What to do if signal is poor
Wi-Fi calling
Most modern smartphones can make calls over your Wi-Fi connection instead of the mobile network. This is called Wi-Fi calling (sometimes VoWiFi). It uses your broadband, so it works wherever your Wi-Fi reaches, even if mobile signal is zero.
The catch: Wi-Fi calling depends on your broadband router, which needs mains power. So in a power cut, Wi-Fi calling goes down along with your landline. It is useful day-to-day but not a power-cut backup.
To check if Wi-Fi calling is switched on: go to your phone's settings and search for "Wi-Fi calling". Most networks support it on phones bought in the last few years.
Femtocells and signal boosters
A femtocell (sometimes called a signal box or Sure Signal) is a small device that connects to your broadband and creates a mobile signal bubble inside your home. Some providers offer them free to customers with poor indoor signal.
Like Wi-Fi calling, femtocells depend on your broadband and power supply.
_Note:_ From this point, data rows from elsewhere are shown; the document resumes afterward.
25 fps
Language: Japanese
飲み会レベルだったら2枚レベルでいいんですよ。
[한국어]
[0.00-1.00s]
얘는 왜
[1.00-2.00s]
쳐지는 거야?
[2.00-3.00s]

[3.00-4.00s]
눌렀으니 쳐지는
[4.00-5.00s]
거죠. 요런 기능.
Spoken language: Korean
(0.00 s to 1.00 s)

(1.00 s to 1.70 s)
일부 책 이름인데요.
They do not help in a power cut.
If nothing works indoors
If you have no usable mobile signal inside your home and no landline during a power cut:
- Go outside. Signal is usually stronger outdoors. Walk to a window, garden, or higher ground.
- Try a different network. If a neighbour has a phone on a different network, ask to borrow it. The four UK networks use different frequencies, so one may work where another does not.
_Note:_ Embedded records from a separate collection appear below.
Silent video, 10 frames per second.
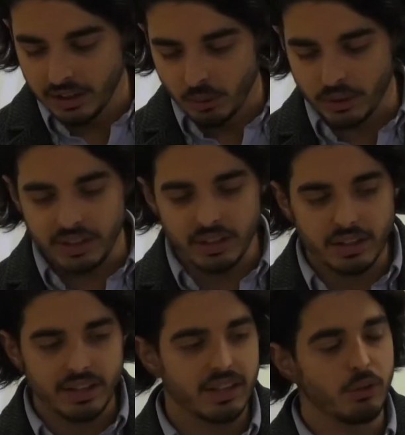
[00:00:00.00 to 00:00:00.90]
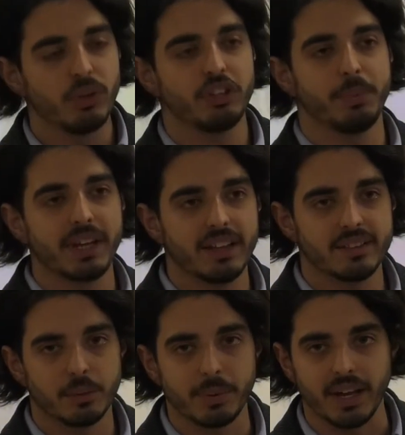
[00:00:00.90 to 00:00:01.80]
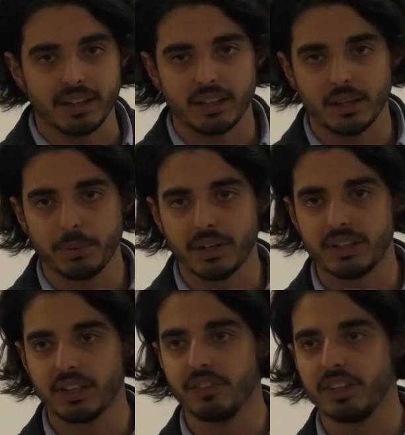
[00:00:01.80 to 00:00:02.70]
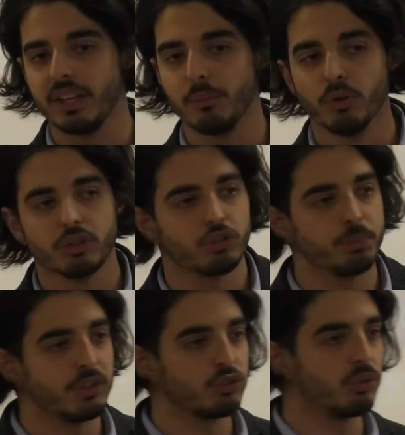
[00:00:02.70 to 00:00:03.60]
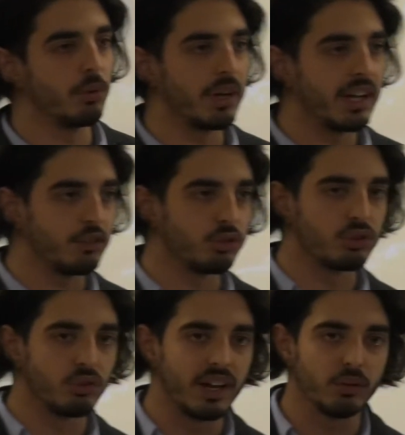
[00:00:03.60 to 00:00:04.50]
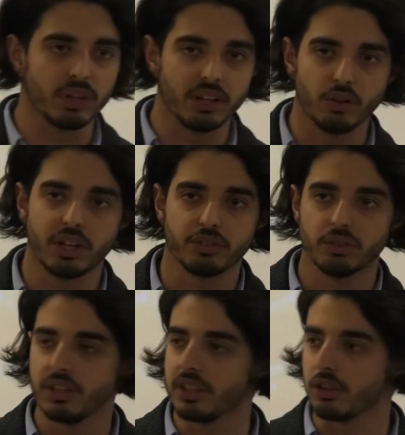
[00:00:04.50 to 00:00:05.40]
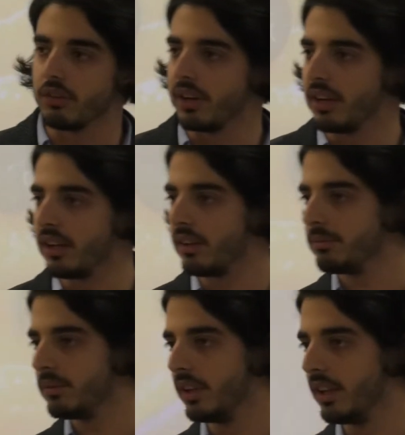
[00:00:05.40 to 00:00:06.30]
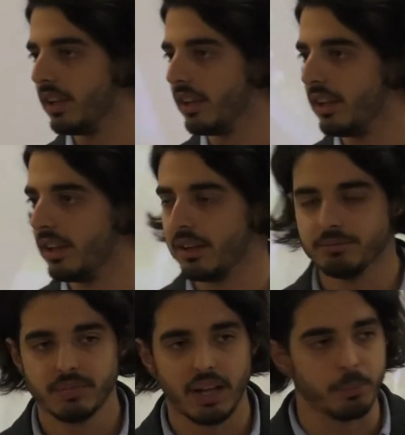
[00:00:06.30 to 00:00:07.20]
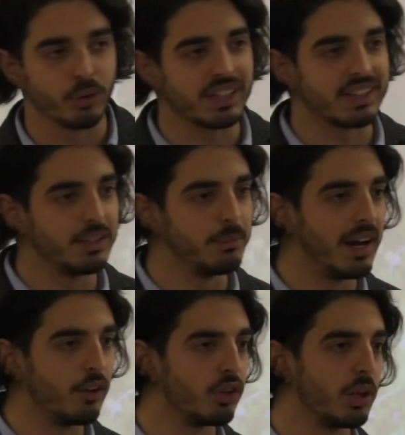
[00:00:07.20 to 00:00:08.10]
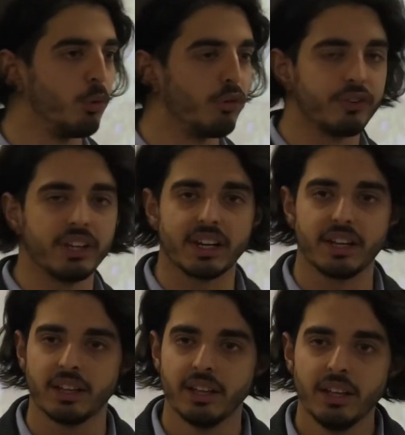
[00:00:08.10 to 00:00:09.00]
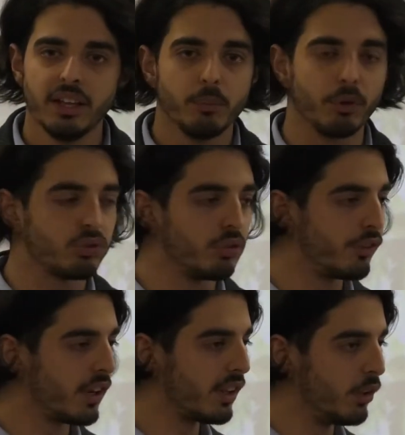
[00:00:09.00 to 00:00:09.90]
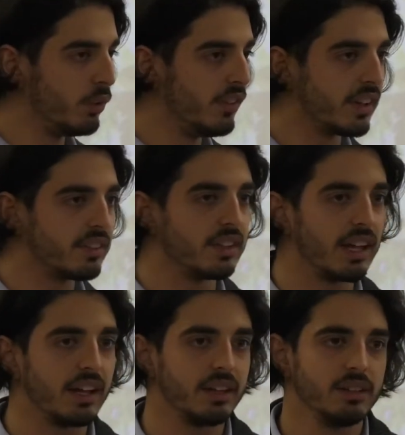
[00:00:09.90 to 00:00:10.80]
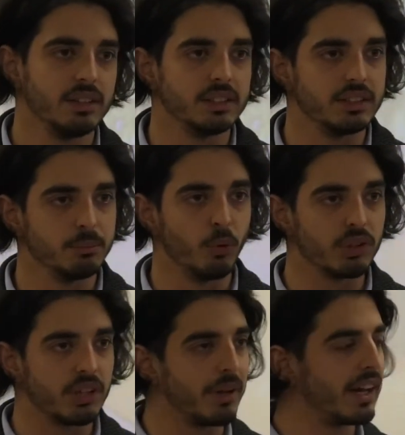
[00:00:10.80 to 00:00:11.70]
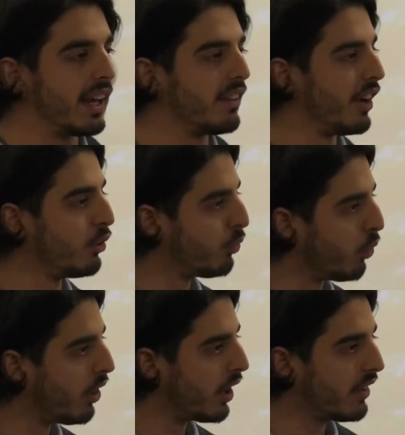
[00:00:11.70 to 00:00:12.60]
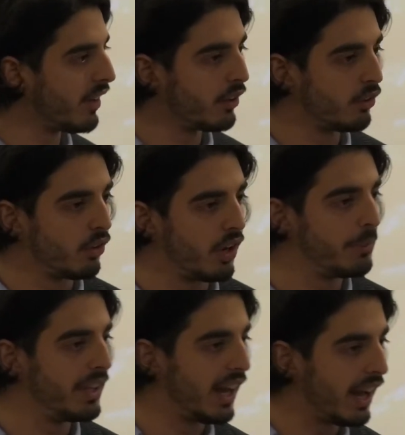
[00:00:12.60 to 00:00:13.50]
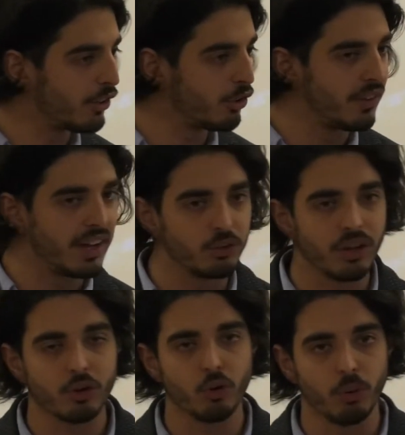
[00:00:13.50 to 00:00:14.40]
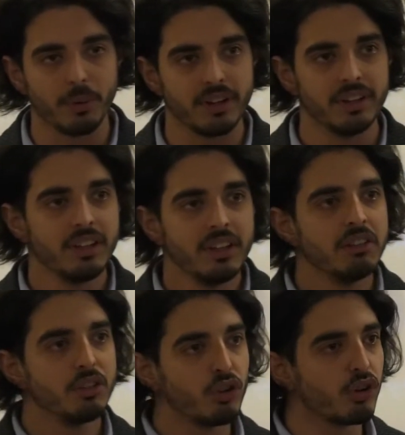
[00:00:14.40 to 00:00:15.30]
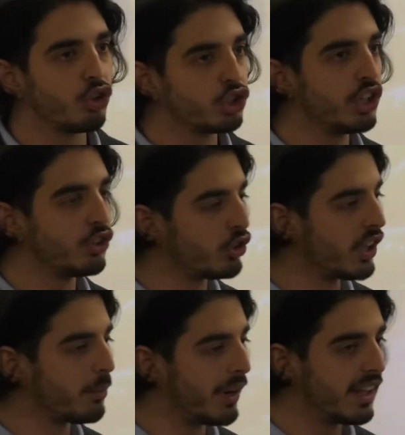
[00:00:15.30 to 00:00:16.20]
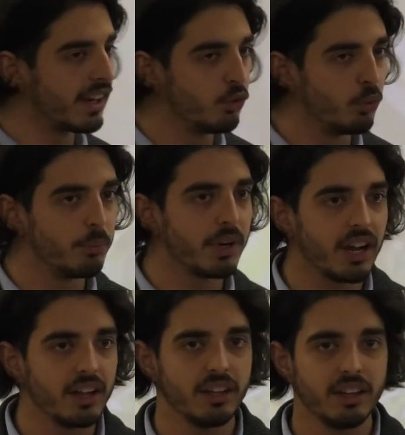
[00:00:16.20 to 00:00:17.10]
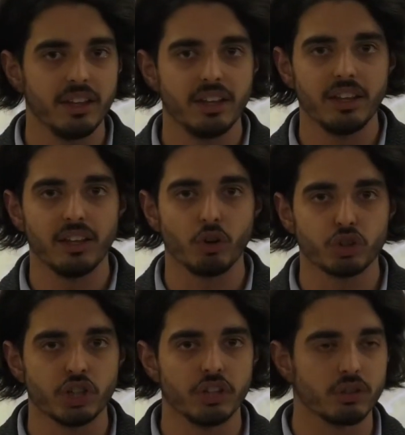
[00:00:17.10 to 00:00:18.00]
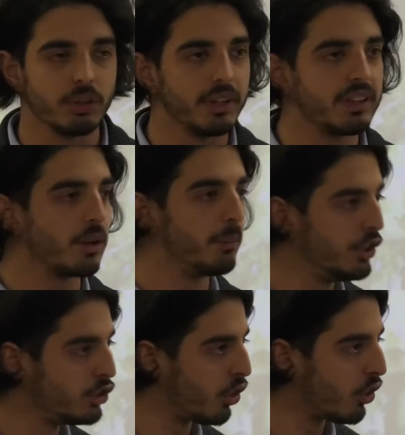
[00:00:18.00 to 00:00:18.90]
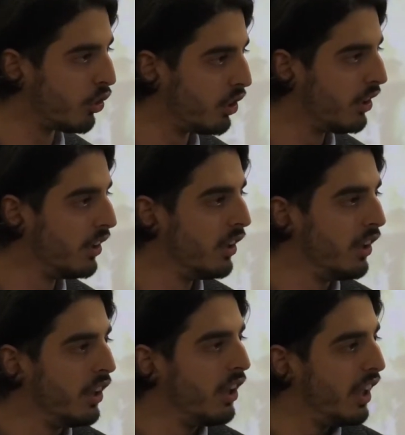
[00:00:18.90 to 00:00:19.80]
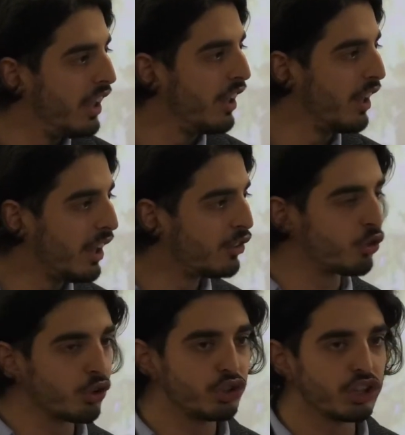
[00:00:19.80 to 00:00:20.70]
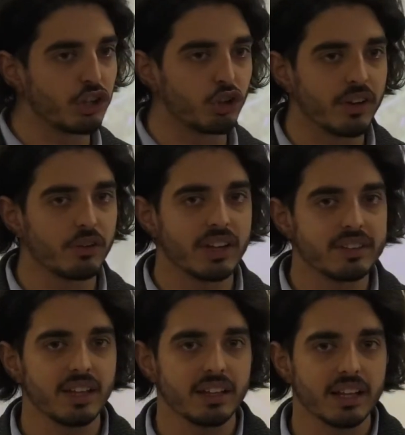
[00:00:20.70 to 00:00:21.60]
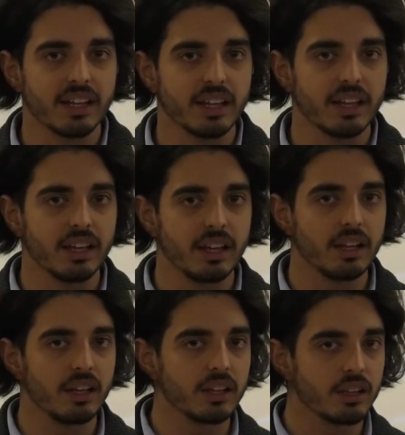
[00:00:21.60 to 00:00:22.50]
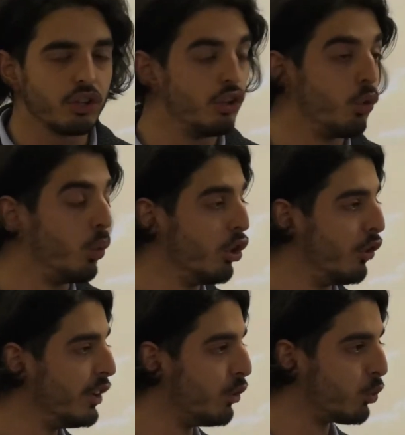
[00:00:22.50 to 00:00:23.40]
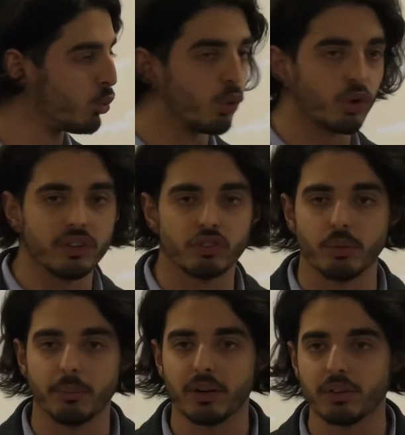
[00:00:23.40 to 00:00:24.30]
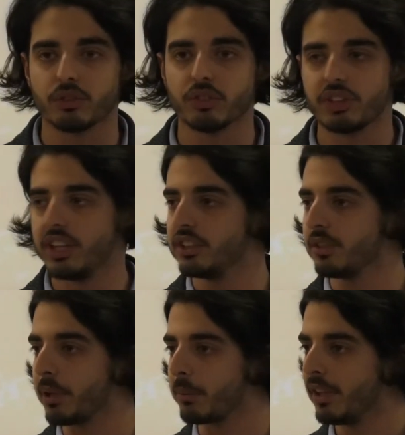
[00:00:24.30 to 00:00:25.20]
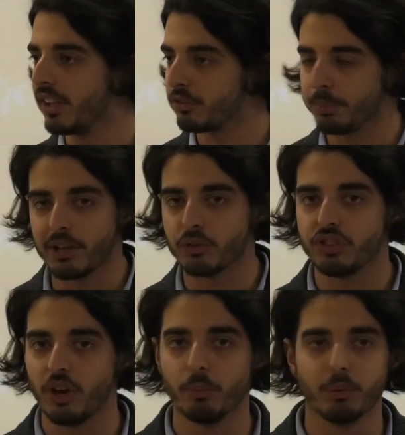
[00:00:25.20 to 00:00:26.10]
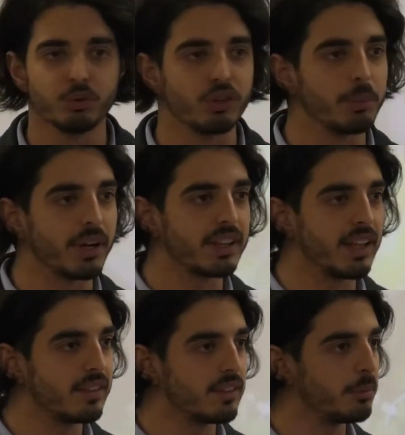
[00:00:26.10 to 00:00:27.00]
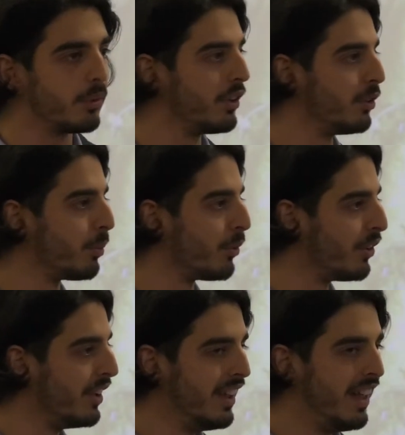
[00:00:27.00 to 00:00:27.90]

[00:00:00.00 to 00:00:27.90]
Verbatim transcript: Quindi eh, è un'esperienza pratica per dirvi che molto spesso uno magari sottovaluta le occasioni che trova eh, a portata di mano, che può offrire, possono offrire dell'università molti magari vanno fuori, vanno a Milano, vanno a Roma. Io ho scelto di rimanere in Umbria e ho scelto di mettermi in gioco e sono riuscito a trovare un'azienda che, in cui io vedo futuro, insomma, questo stage per me spero sia un punto di partenza, poi dopo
- 999 uses any available network. A 999 call will connect through any mobile network your phone can reach, not just your own. Even a phone with no SIM card can call 999.
- Agree a plan with a neighbour. If you are elderly or live alone, arrange with a nearby neighbour to check on you during extended power cuts.
Keeping your mobile charged
A mobile phone is only useful if it has charge. In a power cut, you cannot plug it in.
- Power bank. A portable battery pack (power bank) can fully charge a phone one to three times depending on its capacity. Keep it charged and somewhere you can find it in the dark. A 10,000mAh bank costs under £15 and fits in a pocket.
- Car charger. If you have a car, you can charge your phone from the car's USB port or cigarette lighter socket.
- Charge before a storm. If severe weather is forecast, charge your phone and power bank to full before the power goes.
Emergency calls: what you need to know
You can call 999 from any mobile phone, even with no credit, no SIM card, and on any network. The call will route through whichever network has the strongest signal at your location.
In most power cuts, mobile masts continue working. They have backup batteries, typically lasting several hours. In a prolonged or widespread outage (lasting more than about four to eight hours), some masts may go down. This is rare but not impossible.
If you cannot reach 999 by mobile, text 999 instead. You need to register for the emergencySMS service first. Text "register" to 999 and follow the instructions. This works on all UK networks and is designed for people who are deaf or hard of hearing, but anyone can use it.
If you use a telecare alarm or other device that dials out over the phone line, mobile fallback alone may not be enough. The device itself needs a working connection to its monitoring centre. Use the device risk checker to find out which of your devices are affected.